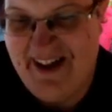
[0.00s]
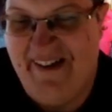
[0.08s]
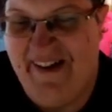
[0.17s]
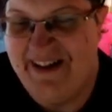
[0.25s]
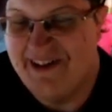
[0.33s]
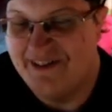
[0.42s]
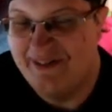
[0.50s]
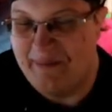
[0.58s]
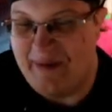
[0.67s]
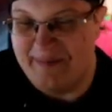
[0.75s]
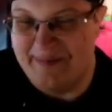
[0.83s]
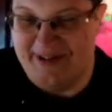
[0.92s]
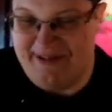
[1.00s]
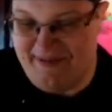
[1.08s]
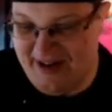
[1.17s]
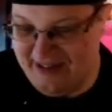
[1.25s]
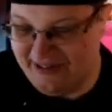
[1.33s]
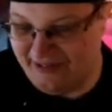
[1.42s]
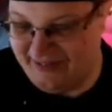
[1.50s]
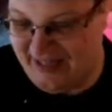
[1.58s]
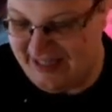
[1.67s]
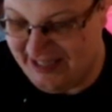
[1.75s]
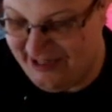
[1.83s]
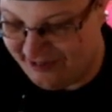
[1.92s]
I don't remember if I told
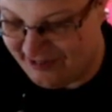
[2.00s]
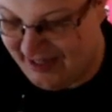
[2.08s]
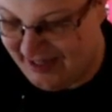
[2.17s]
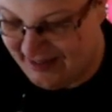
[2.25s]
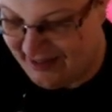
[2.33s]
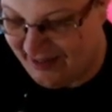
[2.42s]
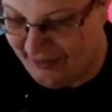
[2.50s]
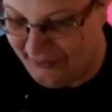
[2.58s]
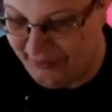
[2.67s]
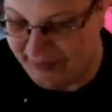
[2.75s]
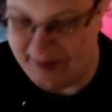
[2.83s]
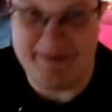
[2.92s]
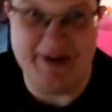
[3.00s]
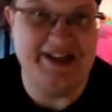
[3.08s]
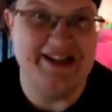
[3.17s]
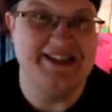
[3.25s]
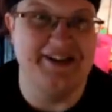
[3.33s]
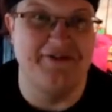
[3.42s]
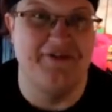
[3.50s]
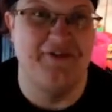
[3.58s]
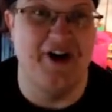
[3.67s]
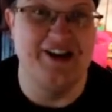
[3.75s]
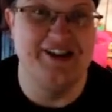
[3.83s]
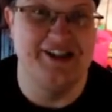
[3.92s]
that story in the other one, but it is a
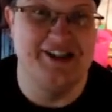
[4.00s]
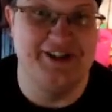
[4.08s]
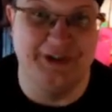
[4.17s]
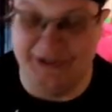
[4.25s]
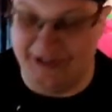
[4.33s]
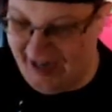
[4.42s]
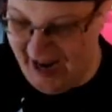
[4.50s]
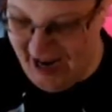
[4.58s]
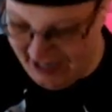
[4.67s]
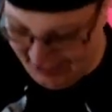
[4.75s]
fun story, and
..............................
[What to work on]: What you return must match each record exactly and contain no images.

[Exercise response]:
[0.00s]
[0.08s]
[0.17s]
[0.25s]
[0.33s]
[0.42s]
[0.50s]
[0.58s]
[0.67s]
[0.75s]
[0.83s]
[0.92s]
[1.00s]
[1.08s]
[1.17s]
[1.25s]
[1.33s]
[1.42s]
[1.50s]
[1.58s]
[1.67s]
[1.75s]
[1.83s]
[1.92s]
I don't remember if I told
[2.00s]
[2.08s]
[2.17s]
[2.25s]
[2.33s]
[2.42s]
[2.50s]
[2.58s]
[2.67s]
[2.75s]
[2.83s]
[2.92s]
[3.00s]
[3.08s]
[3.17s]
[3.25s]
[3.33s]
[3.42s]
[3.50s]
[3.58s]
[3.67s]
[3.75s]
[3.83s]
[3.92s]
that story in the other one, but it is a
[4.00s]
[4.08s]
[4.17s]
[4.25s]
[4.33s]
[4.42s]
[4.50s]
[4.58s]
[4.67s]
[4.75s]
fun story, and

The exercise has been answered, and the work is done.